TRY IT
As output, give the exact lines from the one containing "(184.13 s to 185.03 s)" through the end of the listing below, both included, without the pictures.
DATA RECORDS START
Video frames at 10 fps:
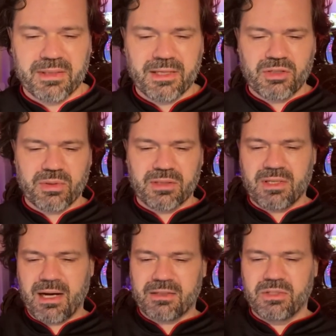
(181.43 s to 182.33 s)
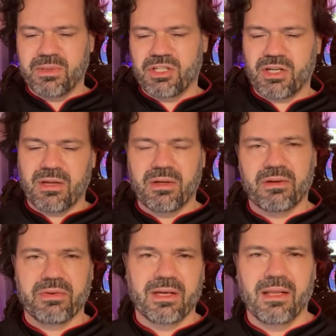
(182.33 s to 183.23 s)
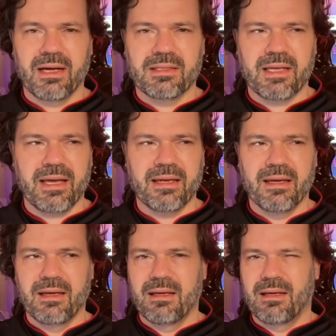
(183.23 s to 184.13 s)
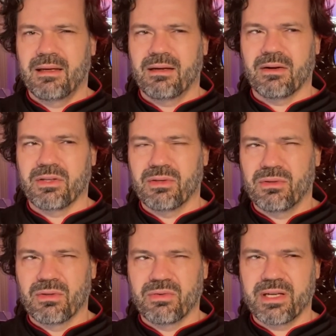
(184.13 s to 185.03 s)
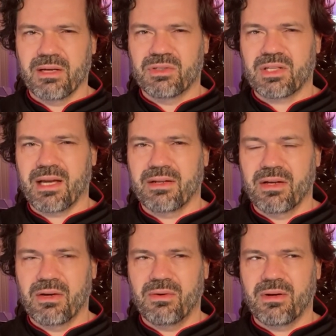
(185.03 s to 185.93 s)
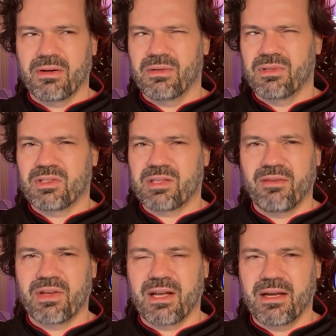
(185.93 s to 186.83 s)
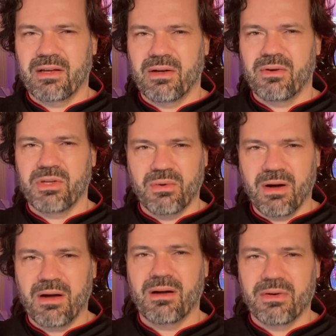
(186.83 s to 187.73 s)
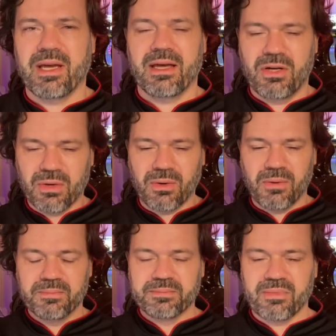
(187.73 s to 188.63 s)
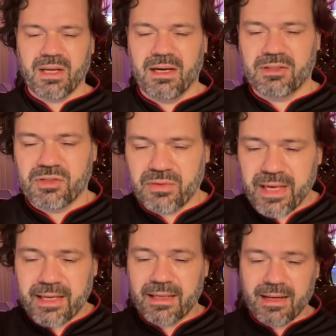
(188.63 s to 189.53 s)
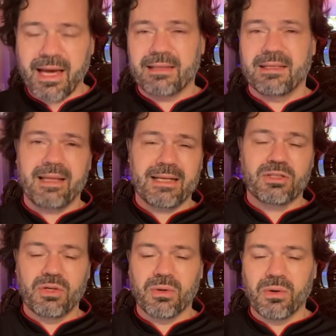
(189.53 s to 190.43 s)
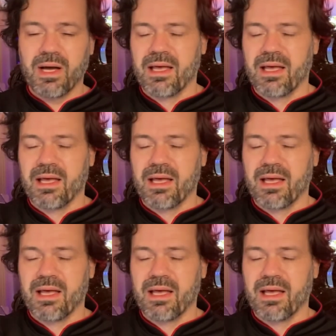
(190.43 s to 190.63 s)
they sort of talk to each other and realize, hey, are you the Rios I know? Are you the 7 I know? You are? Okay, cool. So they connect, and that's cool.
DATA RECORDS END
SOLUTION TO THE EXERCISE
(184.13 s to 185.03 s)
(185.03 s to 185.93 s)
(185.93 s to 186.83 s)
(186.83 s to 187.73 s)
(187.73 s to 188.63 s)
(188.63 s to 189.53 s)
(189.53 s to 190.43 s)
(190.43 s to 190.63 s)
they sort of talk to each other and realize, hey, are you the Rios I know? Are you the 7 I know? You are? Okay, cool. So they connect, and that's cool.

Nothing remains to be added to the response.